Uma Corrida Matinal

Depois do fiasco no culto dominical, nada melhor do que correr um pouco. Desde que ele tinha se mudado para cidade de Galpões não tinha conseguido dar uma corrida ainda. Hyldon era um homem de estatura mediana, não era gordo, mas era forte. Usava um cabelo grisalho cortado no estilo militar. A corrida matinal era um habito que desenvolveu por recomendação medica, quando teve uma ameaça de infarto, depois de uma briga com Rebeca em 2011. Naquele dia ele pensou que iria morrer, porém não morreu! Agora ele vestia uma calça de abrigo azul marinho, uma camiseta cinza e um tênis confortável e corria quinze minutos pela manha.

Naquela manha ele iria correr um pouco para esquecer o que tinha acontecido. Desde que tinha voltado do culto pela manha não quis conversar sobre o ocorrido. Ainda mais que envolvia um tipo de alucinação com aqueles corvos. Aqueles malditos corvos! 

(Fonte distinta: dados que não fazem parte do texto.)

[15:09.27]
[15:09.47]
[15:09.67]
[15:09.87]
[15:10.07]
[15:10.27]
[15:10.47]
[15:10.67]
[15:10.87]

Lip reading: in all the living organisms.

Ele passa por Rebeca na cozinha e apenas exclama:

- Vou correr um pouco!

A mulher que está perto da pia com uma panela suja nas mãos concorda:

- Certo!

Hyldon sai correndo. Ele queria correr pelo menos seus quinze minutos diários. Os corvos estavam por toda parte o observando. Ele tenta não ligar para isso. O melhor a fazer era ignorar aquelas aves do diabo. Tinha que se concentrar apenas em correr.

A cidade de Galpões era toda plana, não havia lombas ou declives. Era um buraco cercada de morros altos, onde cruzava uma auto estrada. Correr por aquelas ruas seria bom para Hyldon Wolfgang. Ele já tinha sido um homem muito sedentário. Havia começado a trabalhar cedo com catorze anos numa transportadora que o pai tinha dirigindo caminhões. Passou pelo menos onze anos trabalhando atrás de uma direção de caminhão, até 1992, quando houve aquele incidente trágico com sua ex-mulher e seu filho pequeno de sete anos. Depois disso foi trabalhar em uma metalúrgica, onde ficou por seis anos. Agora era pastor. Não fazia exercícios e nem caminhada, um dia isso quase o matou. Quase mesmo. Agora ele corria diariamente, se exercitava e comia bem. Tentava até se estressar menos com Rebeca e as crianças. Tentava mesmo!

Enquanto corria pensava no que tinha engolido nos últimos anos. Quantos sapos e coisas que aquela droga de família tinha aprontado com ele. As constantes reclamações de Rebeca. Aquela mulher tinha decidido o infernizar, tudo bem que ele tinha sido um “pouco” violento com ela, algumas vezes, mas... Já era demais. Reclamava de qualquer coisa, ainda mais depois que Kimberley tinha se envolvido com as drogas. Tinha piorado a situação. 

A relação dele com a filha tinha sido sempre conturbada. Kimberley era a filha rebelde. Desde pequena foi assim. Aos quatro ou cinco anos botou fogo no lixeiro da cozinha. O que lhe obrigou a lhe dar uma surra. Claro que ele sabia que tinha exagerado um pouco, usou um cabo de vassoura e acabou por quebrar uma das perninhas daquela filha da mãe. Ele sabia que foi algo ruim na época, só que aquela coisinha tinha tentado incendiar a casa. Ele [Hyldon] tinha que ser enérgico com ela [Kimberley], pois ela era a filha do pastor. Não podia ficar fazendo essas coisas. Depois veio a fase da adolescência e piorou. Primeiro namorou aquele marginalzinho. Depois começou a fugir as escondidas para ir a festas e depois por fim se envolveu com as drogas. Vivia chapada. O forte cheiro de maconha era sentido a distancia. Naquele tempo até deixar de cantas nos cultos, ela deixou. Começou a ser visada como a filha rebelde do pastor e ai ele não tinha mais o que fazer do que a surrar. O ápice só foi quando aos dezesseis ela teve uma overdose de cocaína. Isso o levou a procurar uma clinica de dependentes químicos para ela. Kimberley esperneou que não queria ir, mas acabou sendo forçada por ele a ir para aquele lugar. Por isso ela o odiava tanto.

Já com Celso ele não tinha tanto problema, mesmo o surrando às vezes por algum motivo, aquele alemãozinho de cabelo quase branco, realmente não era o pior da droga daquela família. Celso era um guri um pouco violento demais. Rebeca tinha ido varias vezes na escola por que ele acabava espancando algum coleguinha. Ele gostava muito de se vestir de camiseta preta e calça jeans. Uma ou duas vezes foi pego fumando cigarro no pátio da escola também. Porém ainda não era pior que a irmã. A ovelha negra da família ainda era Kimberley. Hyldon continua correndo.